→ TASK STATEMENT
Emit only the lines from the line containing "[2:57.40-2:58.30]" through the last line of the entries, unchanged.

--- DATA PROVIDED Enclosed Below ---

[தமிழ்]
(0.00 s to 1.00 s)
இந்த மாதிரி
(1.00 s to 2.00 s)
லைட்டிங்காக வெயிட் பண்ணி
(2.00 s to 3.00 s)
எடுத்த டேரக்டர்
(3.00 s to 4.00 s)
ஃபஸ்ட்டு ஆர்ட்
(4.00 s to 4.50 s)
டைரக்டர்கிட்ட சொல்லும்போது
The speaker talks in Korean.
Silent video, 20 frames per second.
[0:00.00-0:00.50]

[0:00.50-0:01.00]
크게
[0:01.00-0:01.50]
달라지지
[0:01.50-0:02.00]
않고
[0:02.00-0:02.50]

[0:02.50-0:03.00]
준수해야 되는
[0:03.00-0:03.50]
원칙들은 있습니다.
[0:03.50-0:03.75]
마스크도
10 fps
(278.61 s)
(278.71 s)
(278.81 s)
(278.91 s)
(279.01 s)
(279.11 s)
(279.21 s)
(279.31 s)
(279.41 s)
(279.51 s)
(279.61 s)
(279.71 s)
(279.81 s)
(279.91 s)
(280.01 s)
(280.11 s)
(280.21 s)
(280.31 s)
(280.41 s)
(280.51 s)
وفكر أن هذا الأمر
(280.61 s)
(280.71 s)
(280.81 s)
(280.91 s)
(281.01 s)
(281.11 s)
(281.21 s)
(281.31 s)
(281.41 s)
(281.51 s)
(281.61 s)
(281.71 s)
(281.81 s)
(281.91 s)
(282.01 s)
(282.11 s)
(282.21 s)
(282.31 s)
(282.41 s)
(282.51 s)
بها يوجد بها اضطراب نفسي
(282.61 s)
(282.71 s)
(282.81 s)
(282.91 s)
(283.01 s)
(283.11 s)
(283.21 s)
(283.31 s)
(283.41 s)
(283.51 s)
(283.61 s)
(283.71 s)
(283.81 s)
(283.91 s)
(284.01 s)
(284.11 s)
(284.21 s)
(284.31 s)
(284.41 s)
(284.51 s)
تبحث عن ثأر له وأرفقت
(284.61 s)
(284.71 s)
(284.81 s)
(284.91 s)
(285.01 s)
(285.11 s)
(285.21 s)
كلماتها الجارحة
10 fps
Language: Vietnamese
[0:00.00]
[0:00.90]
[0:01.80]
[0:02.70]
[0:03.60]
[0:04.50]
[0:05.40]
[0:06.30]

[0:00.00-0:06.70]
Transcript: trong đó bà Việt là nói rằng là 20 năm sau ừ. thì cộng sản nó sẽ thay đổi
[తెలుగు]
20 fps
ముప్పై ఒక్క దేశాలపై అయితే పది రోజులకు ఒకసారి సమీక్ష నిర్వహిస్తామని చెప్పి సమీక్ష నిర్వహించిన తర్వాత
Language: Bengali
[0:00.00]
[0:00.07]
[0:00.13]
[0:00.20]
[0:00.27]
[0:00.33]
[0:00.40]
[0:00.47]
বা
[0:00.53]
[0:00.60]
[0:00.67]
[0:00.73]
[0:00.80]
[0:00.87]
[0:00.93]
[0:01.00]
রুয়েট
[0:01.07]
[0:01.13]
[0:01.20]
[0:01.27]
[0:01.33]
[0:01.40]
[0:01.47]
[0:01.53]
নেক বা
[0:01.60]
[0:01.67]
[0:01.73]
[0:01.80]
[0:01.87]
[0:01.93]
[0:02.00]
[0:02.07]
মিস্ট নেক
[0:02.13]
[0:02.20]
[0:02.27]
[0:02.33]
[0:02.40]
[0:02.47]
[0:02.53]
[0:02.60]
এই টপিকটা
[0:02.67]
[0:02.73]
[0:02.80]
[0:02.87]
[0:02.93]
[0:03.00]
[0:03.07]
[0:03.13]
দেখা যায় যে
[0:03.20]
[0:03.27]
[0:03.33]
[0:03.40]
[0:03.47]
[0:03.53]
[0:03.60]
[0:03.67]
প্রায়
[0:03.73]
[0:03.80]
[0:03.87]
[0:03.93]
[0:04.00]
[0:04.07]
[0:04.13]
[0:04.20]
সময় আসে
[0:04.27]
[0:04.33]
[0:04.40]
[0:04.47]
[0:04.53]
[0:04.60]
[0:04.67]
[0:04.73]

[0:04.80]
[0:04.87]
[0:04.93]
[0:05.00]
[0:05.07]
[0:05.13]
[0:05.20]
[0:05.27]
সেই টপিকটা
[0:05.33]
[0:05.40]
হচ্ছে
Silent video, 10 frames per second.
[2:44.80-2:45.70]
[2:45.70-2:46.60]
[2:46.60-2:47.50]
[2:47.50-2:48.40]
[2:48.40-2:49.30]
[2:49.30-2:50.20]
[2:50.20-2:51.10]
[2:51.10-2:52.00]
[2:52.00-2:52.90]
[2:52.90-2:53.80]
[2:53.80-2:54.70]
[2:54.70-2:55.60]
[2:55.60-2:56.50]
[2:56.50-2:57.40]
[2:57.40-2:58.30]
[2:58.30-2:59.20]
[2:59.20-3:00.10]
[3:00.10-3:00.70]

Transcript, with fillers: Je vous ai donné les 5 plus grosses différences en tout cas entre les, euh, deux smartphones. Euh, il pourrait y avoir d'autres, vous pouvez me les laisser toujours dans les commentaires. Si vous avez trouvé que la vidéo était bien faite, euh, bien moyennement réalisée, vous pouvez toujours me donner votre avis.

--- End of Enclosed DATA PROVIDED ---

→ RESULT FOR THIS EXERCISE
[2:57.40-2:58.30]
[2:58.30-2:59.20]
[2:59.20-3:00.10]
[3:00.10-3:00.70]

Transcript, with fillers: Je vous ai donné les 5 plus grosses différences en tout cas entre les, euh, deux smartphones. Euh, il pourrait y avoir d'autres, vous pouvez me les laisser toujours dans les commentaires. Si vous avez trouvé que la vidéo était bien faite, euh, bien moyennement réalisée, vous pouvez toujours me donner votre avis.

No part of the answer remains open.